**Task description**.
Print only the lines below from the one with "Silent video, 10 frames per second." to the one with "Transcript: First up, I have the House Labs", both included, exactly as they stand. Leave pictures out.

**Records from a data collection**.
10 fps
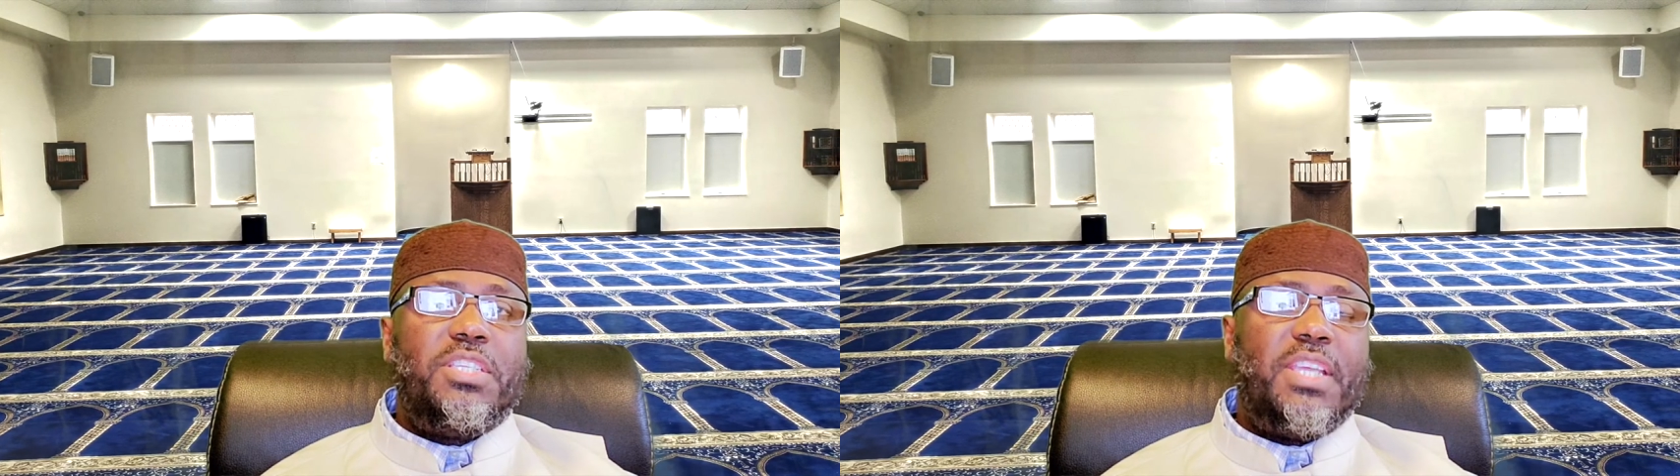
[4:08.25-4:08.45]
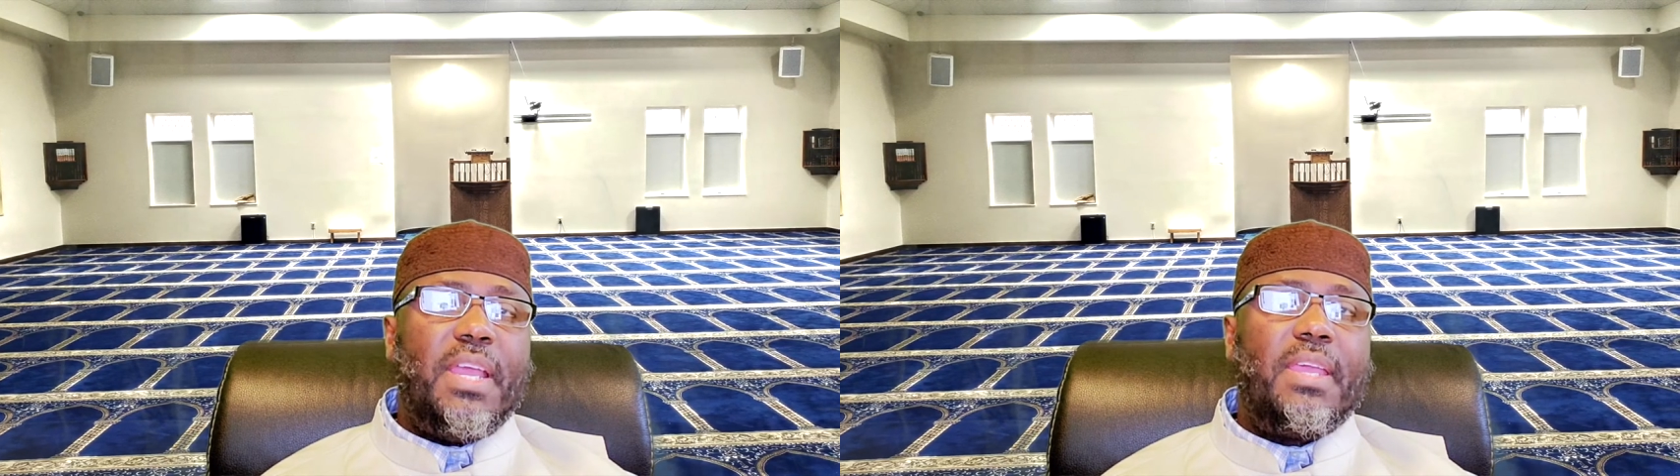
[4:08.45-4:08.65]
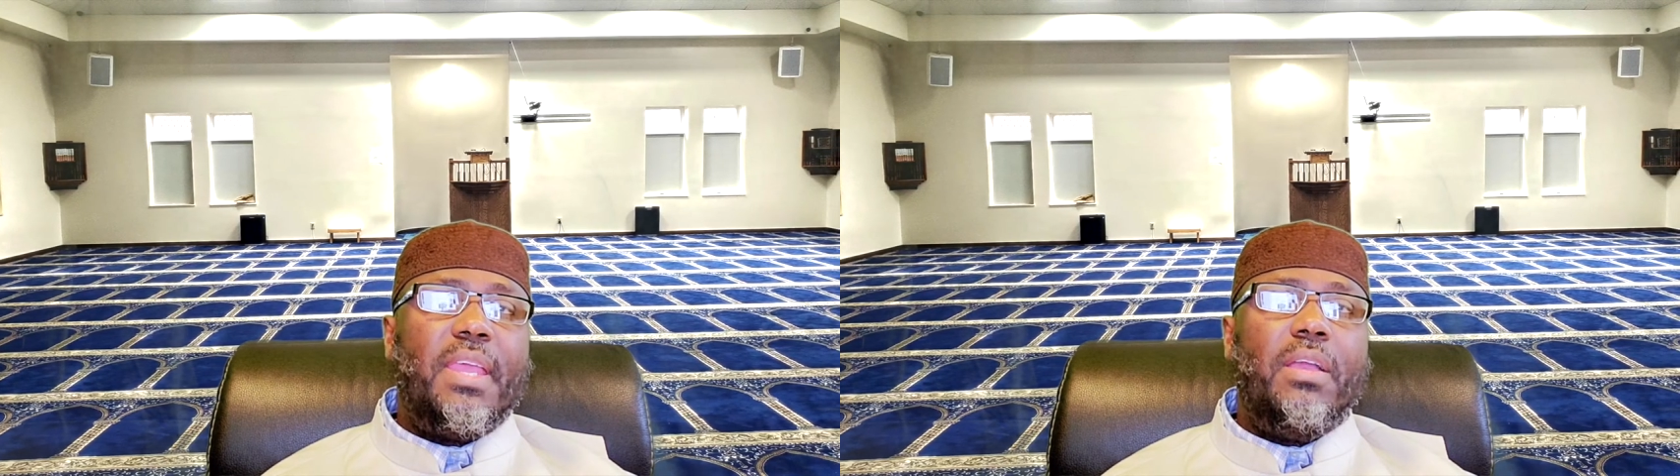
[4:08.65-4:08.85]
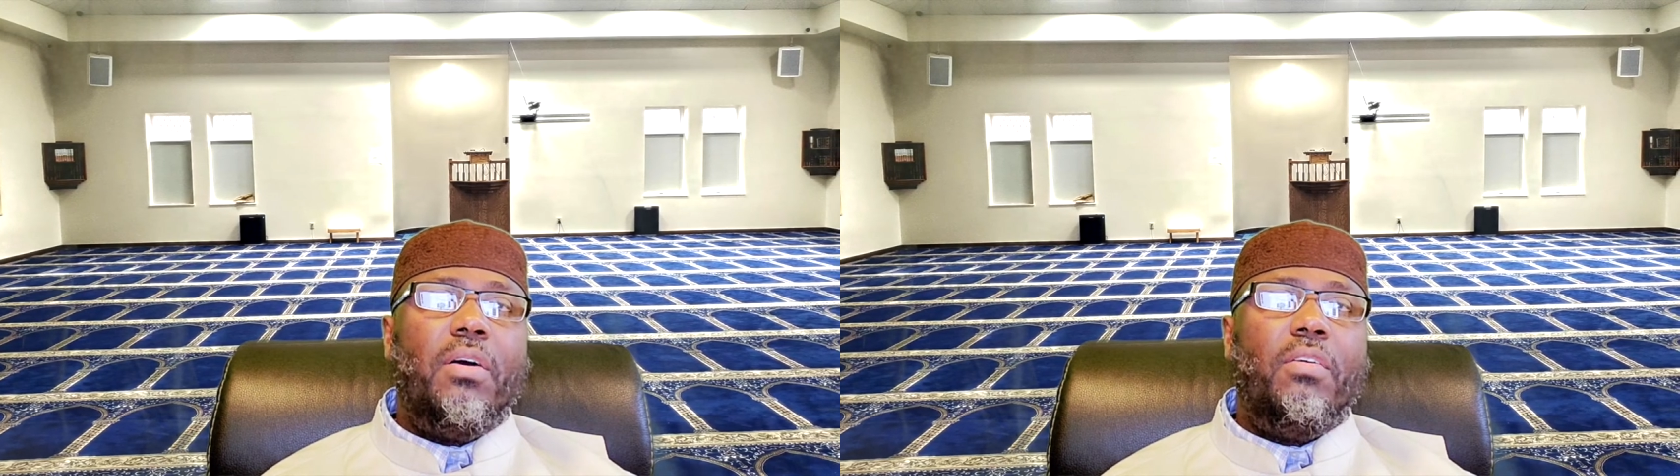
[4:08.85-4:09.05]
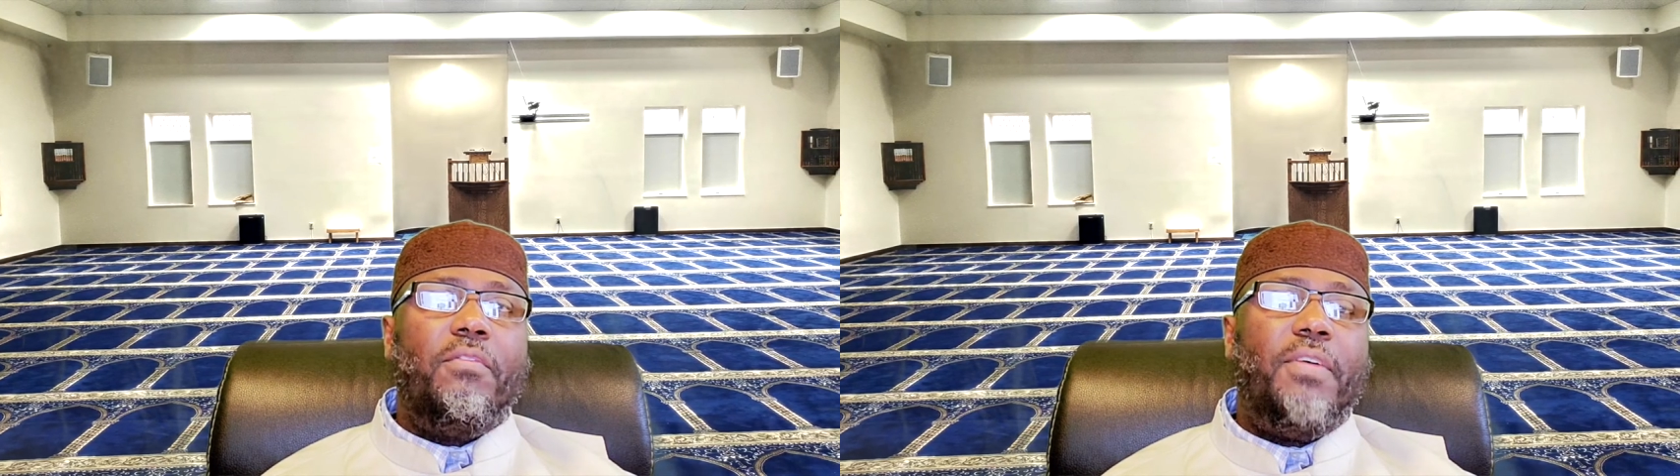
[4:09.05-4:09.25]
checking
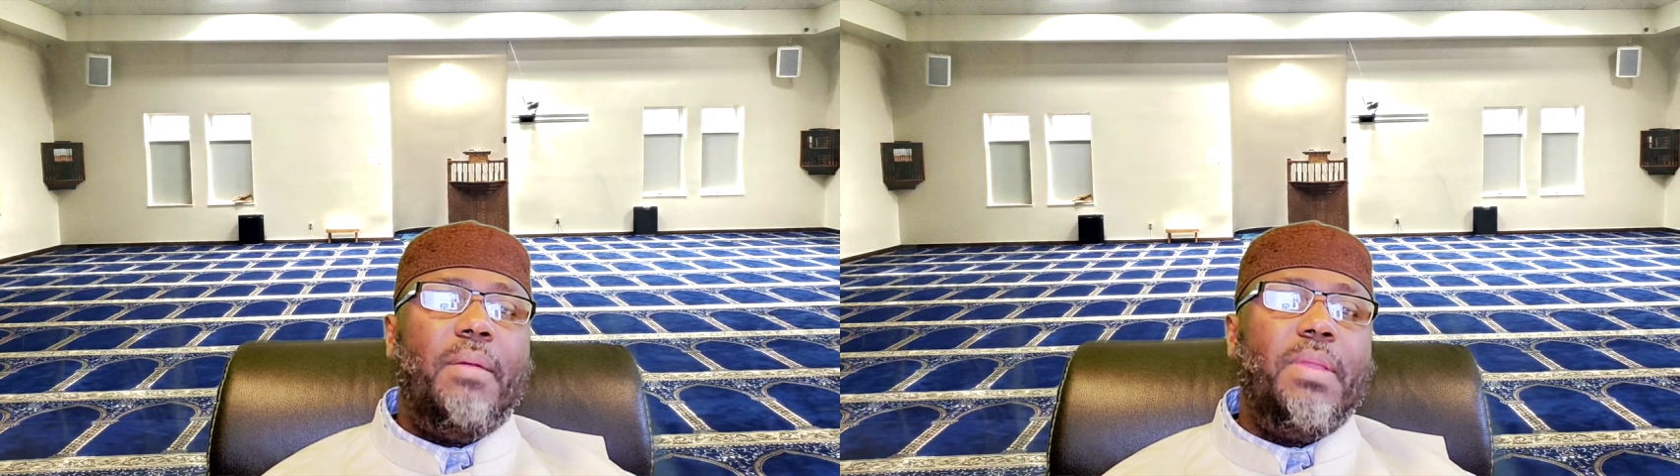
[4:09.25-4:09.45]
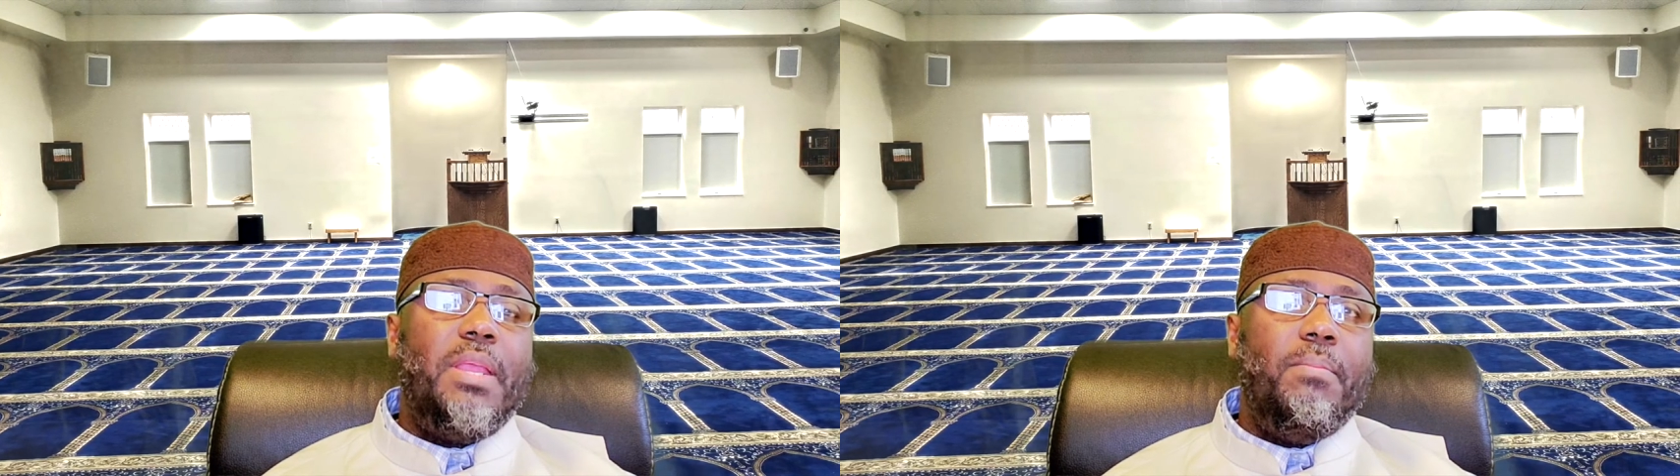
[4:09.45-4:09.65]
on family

==

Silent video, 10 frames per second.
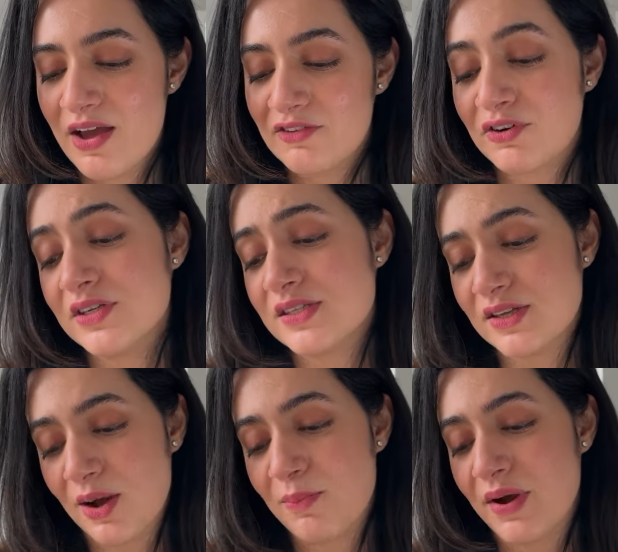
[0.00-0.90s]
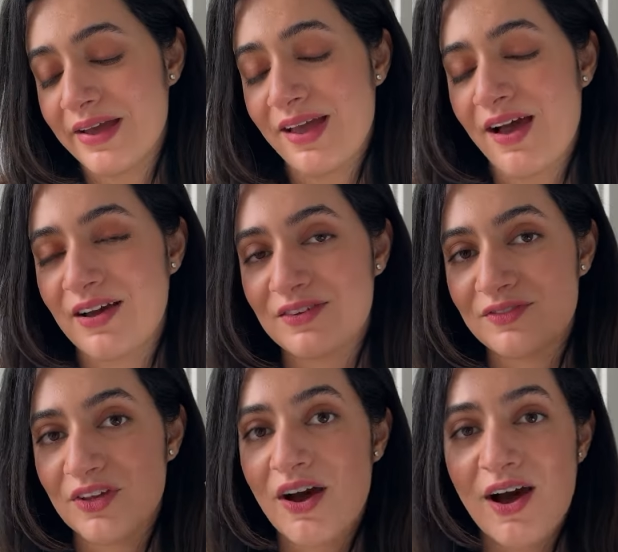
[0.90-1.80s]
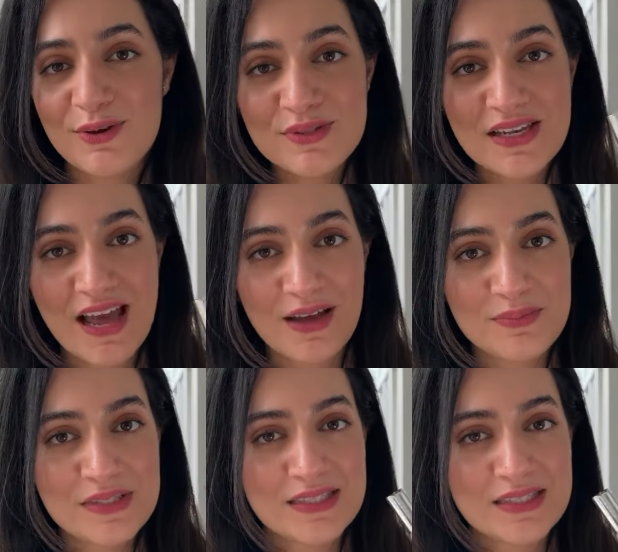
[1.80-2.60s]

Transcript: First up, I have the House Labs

**The answer**.
Silent video, 10 frames per second.
[0.00-0.90s]
[0.90-1.80s]
[1.80-2.60s]

Transcript: First up, I have the House Labs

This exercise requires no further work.